Separation Anxiety Peaks at Night
Between about 10 and 18 months, separation anxiety hits its highest intensity. Before this stage, babies don’t fully grasp object permanence, the understanding that something still exists even when they can’t see it. Once that concept clicks, your baby realizes that when you leave the room at bedtime, you still exist somewhere else, and they want you back.
A hallmark of this phase is a baby who had been sleeping through the night suddenly waking and crying. It’s not manipulation. It’s a genuine developmental response to understanding, for the first time, that being alone in a dark room means being apart from you. This phase usually resolves by age 3, though the most intense period is typically over well before that.
Environment Matters More Than You Think
Small environmental factors can make a meaningful difference. The American Academy of Pediatrics recommends placing infants on their backs in their own sleep space, on a firm, flat mattress with a fitted sheet and nothing else. No loose blankets, pillows, stuffed animals, or bumpers. Falling asleep in a swing, car seat (outside of the car), or on a couch increases risk and often leads to poorer quality sleep as well.
If you use a sound machine, keep it under 50 to 60 decibels (roughly the volume of a quiet conversation) and place it at least 7 feet from your baby’s head. White noise can help mask household sounds and ease transitions between sleep cycles, but it shouldn’t be loud enough that it becomes a source of stimulation itself.
Room temperature plays a role too. An overly warm or cold room causes more frequent waking. Most sleep experts suggest keeping the room comfortably cool, around 68 to 72°F, and dressing your baby in one layer more than you’d wear.
Building a Routine That Works
A consistent bedtime routine helps signal to your baby’s brain that sleep is coming. It doesn’t need to be elaborate. A bath, a book, some quiet rocking, and then placing your baby in their crib while drowsy but still awake is a sequence that works for many families. The key elements are consistency and calm. Doing the same steps in the same order each night builds an association between those activities and sleep onset.
Avoiding stimulating play or screen exposure in the hour before bed helps too. Bright lights and activity suppress the body’s natural production of the hormone that promotes sleepiness. Dimming lights and lowering your voice during the wind-down period reinforces the signal that nighttime is different from daytime.

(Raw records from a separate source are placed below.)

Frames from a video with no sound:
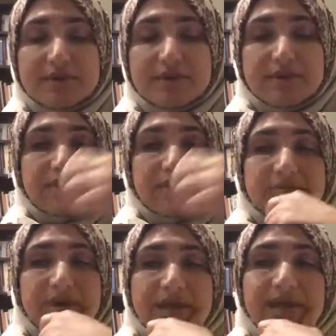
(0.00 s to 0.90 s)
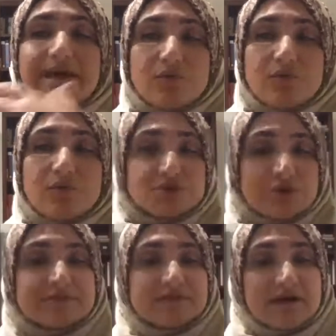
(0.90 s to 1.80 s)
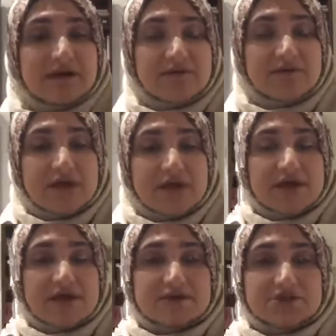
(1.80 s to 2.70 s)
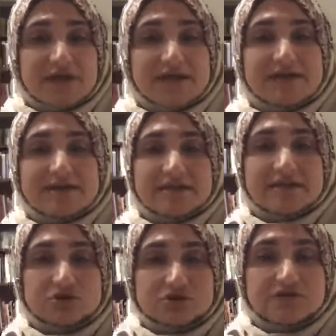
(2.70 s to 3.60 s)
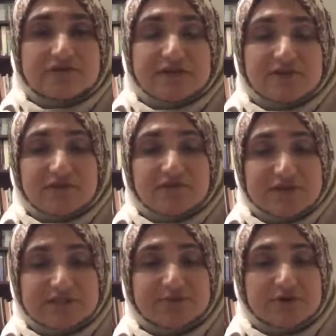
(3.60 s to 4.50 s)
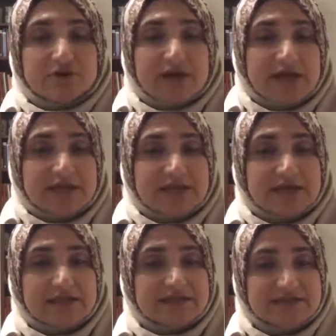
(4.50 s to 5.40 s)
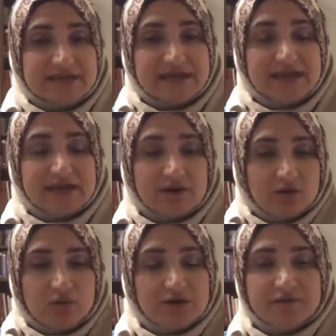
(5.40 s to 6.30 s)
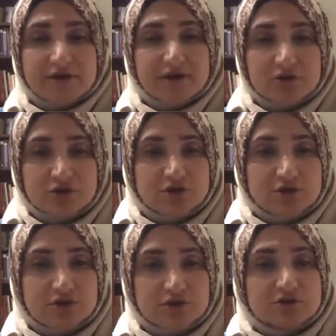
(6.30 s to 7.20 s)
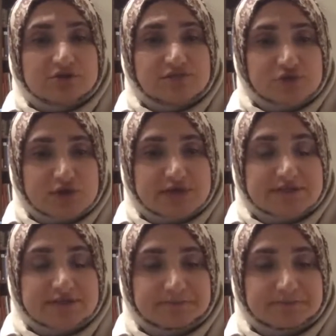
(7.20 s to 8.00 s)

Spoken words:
I allow in terms of checking the news feed from Facebook and the CNN and whatever your news of choice.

Putting your baby down drowsy but awake, rather than fully asleep in your arms, gives them the chance to practice falling asleep independently. This skill is what eventually allows them to resettle on their own when they wake between sleep cycles at 2 a.m. instead of needing you to recreate the exact conditions that helped them fall asleep initially.
How Much Sleep to Expect
Newborns (0 to 3 months) need 14 to 17 hours of total sleep per day, but it comes in unpredictable chunks spread across day and night. Their internal clocks haven’t yet learned to distinguish between the two. By 4 to 12 months, total sleep needs drop slightly to 12 to 16 hours, including naps, and nighttime stretches gradually lengthen.

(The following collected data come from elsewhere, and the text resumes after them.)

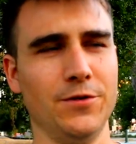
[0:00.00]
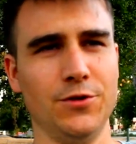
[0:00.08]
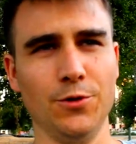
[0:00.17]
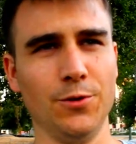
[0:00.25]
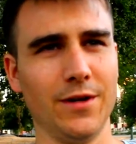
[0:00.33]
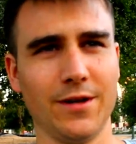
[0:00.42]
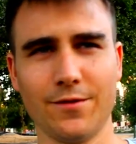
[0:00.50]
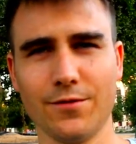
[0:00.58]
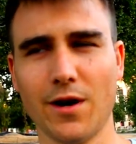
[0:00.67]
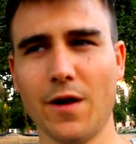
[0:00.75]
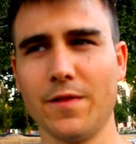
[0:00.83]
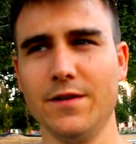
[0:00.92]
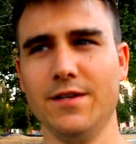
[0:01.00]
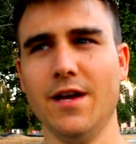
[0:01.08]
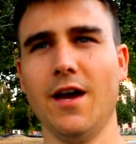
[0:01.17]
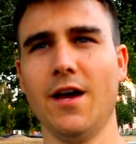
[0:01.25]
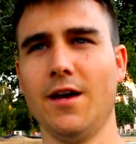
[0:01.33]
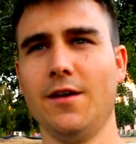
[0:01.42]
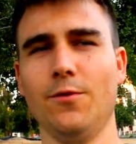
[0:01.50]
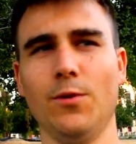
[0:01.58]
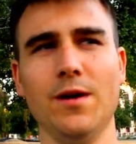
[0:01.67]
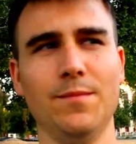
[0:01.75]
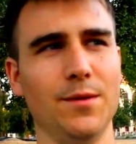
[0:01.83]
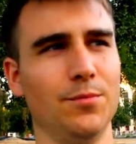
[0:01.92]
doing throughout the day, the
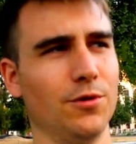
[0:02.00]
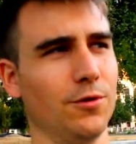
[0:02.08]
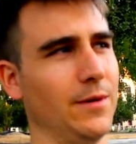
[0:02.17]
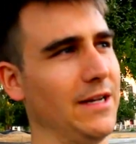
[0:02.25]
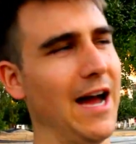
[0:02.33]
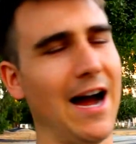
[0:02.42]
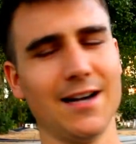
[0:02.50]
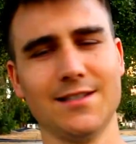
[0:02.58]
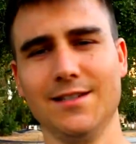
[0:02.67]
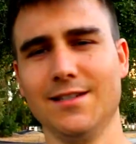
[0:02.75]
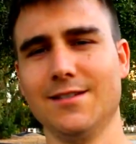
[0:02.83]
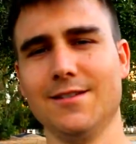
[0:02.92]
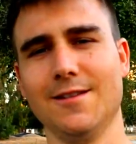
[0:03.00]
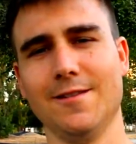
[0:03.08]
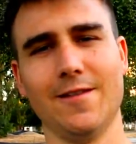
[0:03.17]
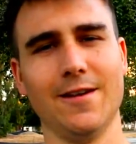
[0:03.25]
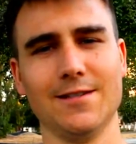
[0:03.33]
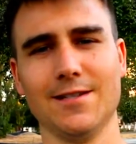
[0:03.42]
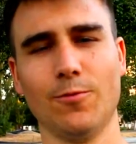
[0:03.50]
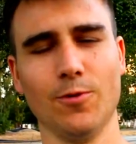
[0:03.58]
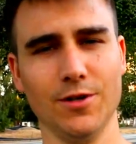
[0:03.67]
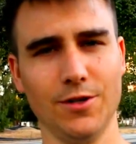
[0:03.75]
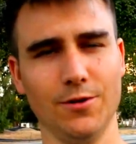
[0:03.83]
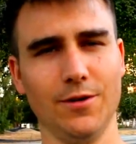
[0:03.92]
way people are reacting to the things that
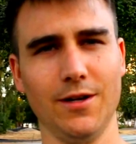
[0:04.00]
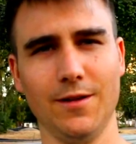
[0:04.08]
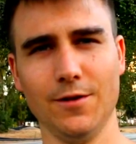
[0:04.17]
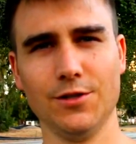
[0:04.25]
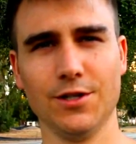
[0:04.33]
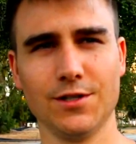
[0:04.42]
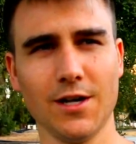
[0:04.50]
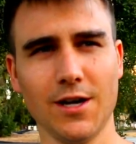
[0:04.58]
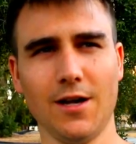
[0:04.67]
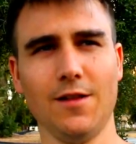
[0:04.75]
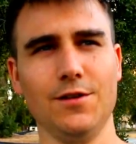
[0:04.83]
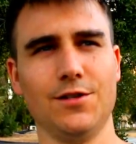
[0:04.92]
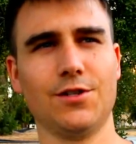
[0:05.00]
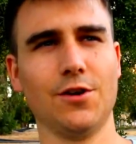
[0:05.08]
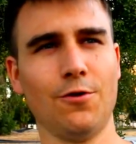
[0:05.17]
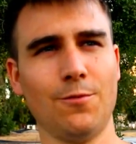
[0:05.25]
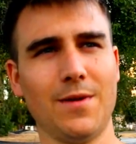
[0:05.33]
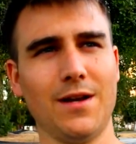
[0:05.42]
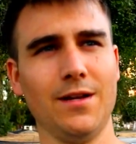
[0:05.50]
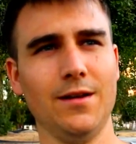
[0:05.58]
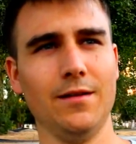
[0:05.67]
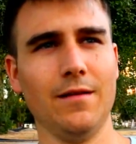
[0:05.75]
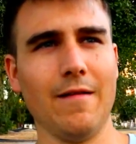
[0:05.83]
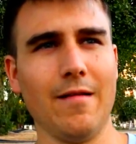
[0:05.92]
we're doing. There's so
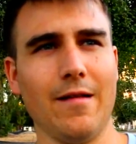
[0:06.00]
many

These ranges are broad because babies vary enormously. A baby sleeping 12 hours total at 6 months and one sleeping 16 hours are both within normal range. What matters more than hitting a specific number is whether your baby seems rested during their awake periods, is feeding well, and is meeting developmental milestones. If all of those boxes are checked, your baby’s sleep pattern, however frustrating, is likely just their version of normal.